# Import modules 

In [13]:
import numpy as np

from diffractio import degrees, mm, nm, um
from diffractio import np, plt, sp
from diffractio.scalar_sources_XY import Scalar_source_XY

from skimage.measure import block_reduce#to perform mean pooling
from scipy import ndimage
from skimage.transform import resize

import datetime
from tqdm import tqdm


def crop_center(img,cropx,cropy):
    y,x = img.shape
    startx = x//2-(cropx//2)
    starty = y//2-(cropy//2)    
    return img[starty:starty+cropy,startx:startx+cropx]

from PIL import Image
from pathlib import Path

import os
os.getcwd()

from IPython.display import Markdown, display


In [14]:
display(Markdown("data_sheet.md"))


## Motivation
- This dataset was created to support the training of a convolutional neural network. The CNN is specialised in classifying images of the cross section of waveguides in terms of the supported electromagnetic modes, that is, the respective Hermite-Gaussian modes. The CNN will help automatising the characterisation of waveguides in photonic chips.
- The dataset was created by Rui Vasconcelos, while employed by Vitrealab GmbH;

 
## Composition
- The dataset contains 8-bit gray scale images of Hermite-Gaussian (HG) electromagnetic modes.
- The dataset is available in two resolutions: 32x32 and 16x16.
- The labels identify the 9 simplest HG modes in order of complexity:
	- M=0 N=0 --> label 0
	- M=0 N=1 --> label 1
	- M=0 N=2 --> label 2
	- M=1 N=0 --> label 3
	- M=1 N=1 --> label 4
	- M=1 N=2 --> label 5
	- M=2 N=0 --> label 6
	- M=2 N=1 --> label 7
	- M=2 N=2 --> label 8
- The images are split in train and test subsets;


## Collection process
-  Lacking actual photographs of waveguides, this dataset was generated by plotting plausible analytical solutions to the expected modes. To simulate real photographs, the plots of the analytic solutions were then arbitrarily shifted, rotated and distorted, producing an extended dataset. The generated images were added gaussian noise with a variance of 0.1. Note that the image intensity range was 0-1. Through this data augmentation strategy, the train dataset with 32x32px images has roughly 10 000 labelled items and the test dataset has 2 000.
-  The dataset was generated on 27.11.2022.

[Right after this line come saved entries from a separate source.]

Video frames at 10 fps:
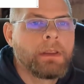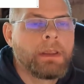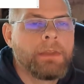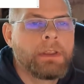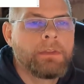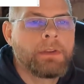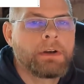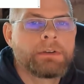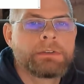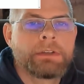And then
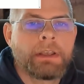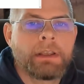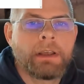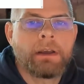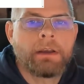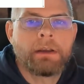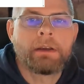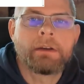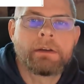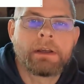there is
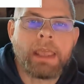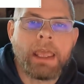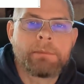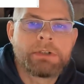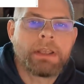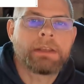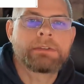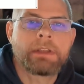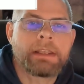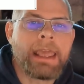a cam
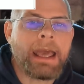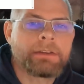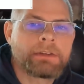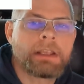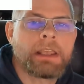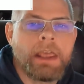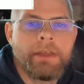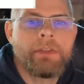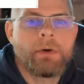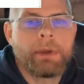chest gasket
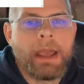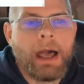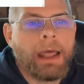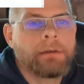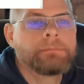kit that we got.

## Preprocessing/cleaning/labelling
- Due to the nature of the data generation, no further processing of the data was necessary.


## Uses
- The dataset constitutes a repository of images of Hermite Gaussian modes. It can be used to train neural networks to recognise features of electromagnetic modes, namely symmetry and mode constitution.
- There are no privacy or legal conditions associated with the image dataset.


## Distribution
- The dataset is available through Github and is not intended for public distribution. It can be accessed by those who have the link to access the dataset.
- It is not subject to any copyright or other intellectual property (IP) license.  

## Maintenance
- Currently, the dataset is not regularly maintained. The last modifications were conducted on the 28.11.2022


## Generate Hermite Gaussian modes with arbitrary operations for dataset augmentation

Implementation of laguerre gaussian beams following module difractio:

https://diffractio.readthedocs.io/en/latest/source/tutorial/scalar_XY/sources_xy.html

In [416]:
def generate_arb_mode(size = (32, 32)):

    N = int(np.random.choice([0, 1, 2]))
    M = int(np.random.choice([0, 1, 2]))
    
    x0 = np.linspace(-1 * mm, 1 * mm, 512)
    y0 = np.linspace(-1 * mm, 1 * mm, 512)
    wavelength = 0.6238 * um

    u = Scalar_source_XY(x=x0, y=y0, wavelength=wavelength)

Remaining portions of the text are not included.